About Scarlett Furi

Meet the woman behind Sydney's most successful dinner shows: Talk and Tease's creatrix and founder, Scarlett Furi.

Hi, I'm Scarlett. I'm a performance artist, vaudevillian show producer, and published poet. After starting my path as a professional performer in the disciplined art of aerial acrobatics, I inevitably slipped, tripped and fell into a career as a burlesque and striptease artist. The rest is history!

Apart from making shows and getting to work with my favourite performers every day, my favourite career highlights include: shooting a fetish calendar in a mansion in the Italian Alps for a Danish lingerie brand; acting in multiple projects including a speaking role in award-winning Sci-Fi film “Risen”; and my most recent (and perhaps favourite), becoming a published poet. 

Born of bohemian parents in Paddington, Sydney in the 80s, I grew up on the Persian rugs of artists, drag queens and fallen socialites, in a haze of second-hand smoke.

Some of my earliest childhood memories were listening to my mother and iconic adult entertainer Elizabeth Burton gossip in Elizabeth's Surry Hills kitchenette. They would roll smokes and talk about "the Universe" and their tribulations and traumas while I marvelled at Elizabeth's striptease promo shots and her impressive lounge-room jungle of houseplants.

At 10 years of age, I began trapeze training with close family friend Chiquita the Fire Eater in her warehouse home. This ignited my love of aerial acrobatics. 

My first taste of the artistic power of nudity came at 16, performing to 700+ oldies, deep in the suburbs, as a fill-in backup dancer in a popular Cher Tribute show. In the song "Half-Breed" I was to gracefully parade the stage in an extravagant white headdress and a long flowing white robe. 

Moments before I was due in the wings, the stage manager realised they had forgotten my costume. All they had was the headdress. In a panic, the (ridiculous magnetic) lead singer fashioned me a "costume" one piece of string and a strip of shimmering, mildly opaque material, torn from the side of the headdress. I now had a clitoral covering and what could only be called a "nipple tube". 

Too naïve and rushed to know better, I emerged on stage as rehearsed, but now in the most scantily clad culturally appropriated costume the world had ever seen--the wisps of see-through material powerless to hide my melanin-rich features. 

The silence was palpable and unexpected. Mid number, I had a thought: "Maybe it's because I'm naked?". This realisation that the huge crowd was frozen silent in presumably a mixture of confusion and awe, gave me immense satisfaction. I was probably never the same.

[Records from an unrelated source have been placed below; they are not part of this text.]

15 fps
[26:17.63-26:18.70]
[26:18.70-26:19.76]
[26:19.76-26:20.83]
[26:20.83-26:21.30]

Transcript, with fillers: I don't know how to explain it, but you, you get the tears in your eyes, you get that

At 18, I again found myself as a back-up dancer (back-up dancing is clearly a gateway profession), this time in a raunchy "Fever Revue" at the Summer Nats-Car festival in Canberra, under the notorious guidance of D'Anne Ryall. My big performer moment was dancing to 'Car Wash" in a one-piece swimsuit whilst spraying the crowd with soap suds.

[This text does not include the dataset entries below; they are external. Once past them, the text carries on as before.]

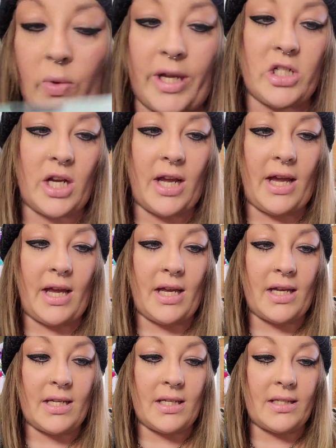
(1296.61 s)
which
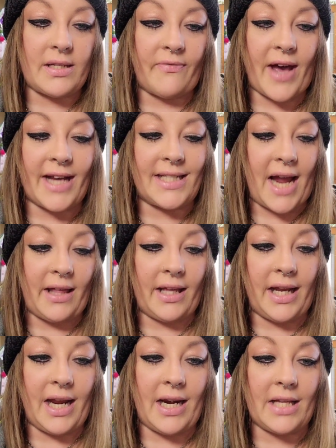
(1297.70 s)
is
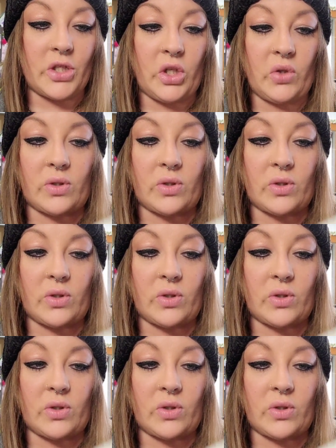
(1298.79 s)
Vitality, and it's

On the finale night of the festival, our troupe was to perform a feature show on the elevated main stage, televised on towering screens to the ten thousand punters ogling from below. Two of the stars didn't turn up backstage after partying all night with what were surely very quality men. The troupe was down an act, and young, green, Scarlett was all they had. 

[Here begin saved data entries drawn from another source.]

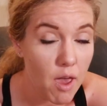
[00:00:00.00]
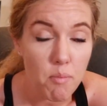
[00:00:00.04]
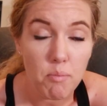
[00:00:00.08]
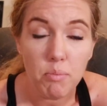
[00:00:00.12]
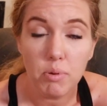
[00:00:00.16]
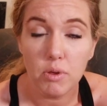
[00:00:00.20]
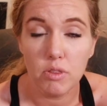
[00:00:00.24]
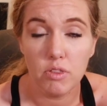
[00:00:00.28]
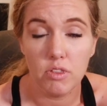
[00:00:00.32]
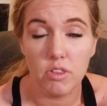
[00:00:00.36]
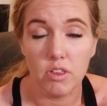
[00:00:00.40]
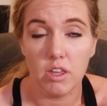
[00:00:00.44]

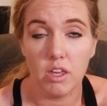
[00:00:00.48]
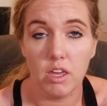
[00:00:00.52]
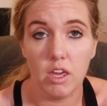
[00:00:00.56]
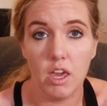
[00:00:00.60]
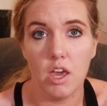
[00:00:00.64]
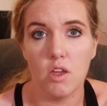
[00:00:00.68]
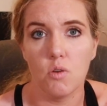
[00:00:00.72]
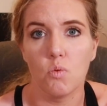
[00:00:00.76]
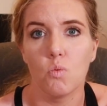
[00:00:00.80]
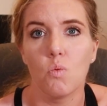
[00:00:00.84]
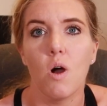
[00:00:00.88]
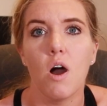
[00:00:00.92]

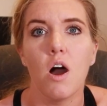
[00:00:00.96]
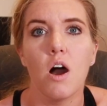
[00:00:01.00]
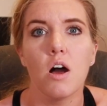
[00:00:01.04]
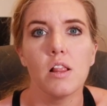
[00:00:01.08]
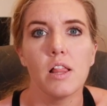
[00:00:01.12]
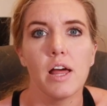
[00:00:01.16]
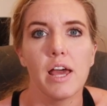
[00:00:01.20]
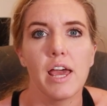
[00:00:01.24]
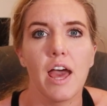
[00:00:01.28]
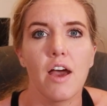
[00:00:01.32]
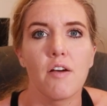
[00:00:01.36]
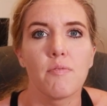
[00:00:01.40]
empathy and
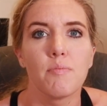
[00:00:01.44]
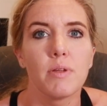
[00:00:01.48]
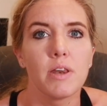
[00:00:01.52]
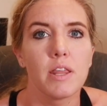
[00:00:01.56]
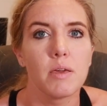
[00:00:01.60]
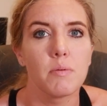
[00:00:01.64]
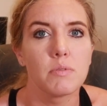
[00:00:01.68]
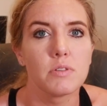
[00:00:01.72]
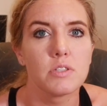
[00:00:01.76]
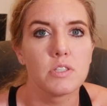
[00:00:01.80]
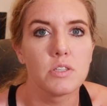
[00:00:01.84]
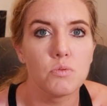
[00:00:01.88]
while I have
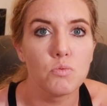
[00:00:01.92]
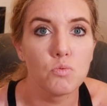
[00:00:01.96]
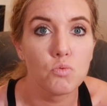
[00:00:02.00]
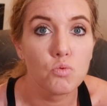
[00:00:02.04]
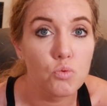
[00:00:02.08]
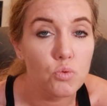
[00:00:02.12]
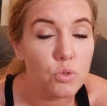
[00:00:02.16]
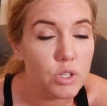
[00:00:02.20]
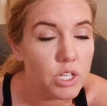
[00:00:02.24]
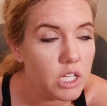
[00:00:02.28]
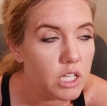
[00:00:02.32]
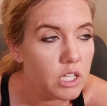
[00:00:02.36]
been able to
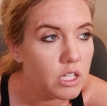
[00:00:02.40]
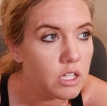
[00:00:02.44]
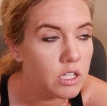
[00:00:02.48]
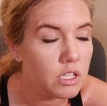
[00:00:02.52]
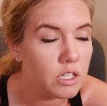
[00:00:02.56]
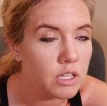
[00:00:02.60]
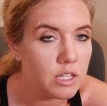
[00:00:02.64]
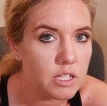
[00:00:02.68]
really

So I performed my first ever strip tease with about 10 minutes to prepare. It was a completely improvised topless routine for a small stadium worth of men who had been inhaling booze and petrol fumes in the dust for four days without a woman in sight. I was given a cryptic crash course in the "art-of-tease" by the producer (something like "give them what they want but keep them wanting more") before being shoved out on stage.

I did my "big reveal", right at the end of my routine. As I was exiting the stage, a "boo" like thunder erupted, and the crowd began hurling a cascade of tinnies at me. All I had taken off was my top and my top hat. And the masses were enraged. A rush of satisfaction arose inside me as I had a taste of having the ultimate last word. It was an impact of the flesh that most performers will never experience. I wanted more.

After the birth of my son, I made my first feature-length burlesque show producer debut in the Adelaide Fringe. Despite a successful, sold-out season, I soon renounced the Sydney burlesque scene. As a single mother, I wanted to focus on "something stable" so I enrolled in Law School.

Upon realising I prioritised dance tours over university exams, and spent more time drawing pin-ups than taking notes in lectures, I dropped out. 

That same year, I turned my focus to creating Sydney’s premier burlesque dinner show experience in Kings Cross--during the height of Sydney's shameful lockout laws. I pressed on, persevering through the COVID-19 lockdowns.

After spending my early adult years pursuing serious aerial acrobatics, it is no wonder I would eventually fall back into a burlesque career, with so many formative experiences in the hands of such ride-or-die women.

After a few more character-building s**t-storms...I emerged in 2025 as the sole owner and producer of Sydney's longest-running, regular burlesque cabaret dinner show. Just like Talk and Tease, I still call Kings Cross home, and we have no plans to leave.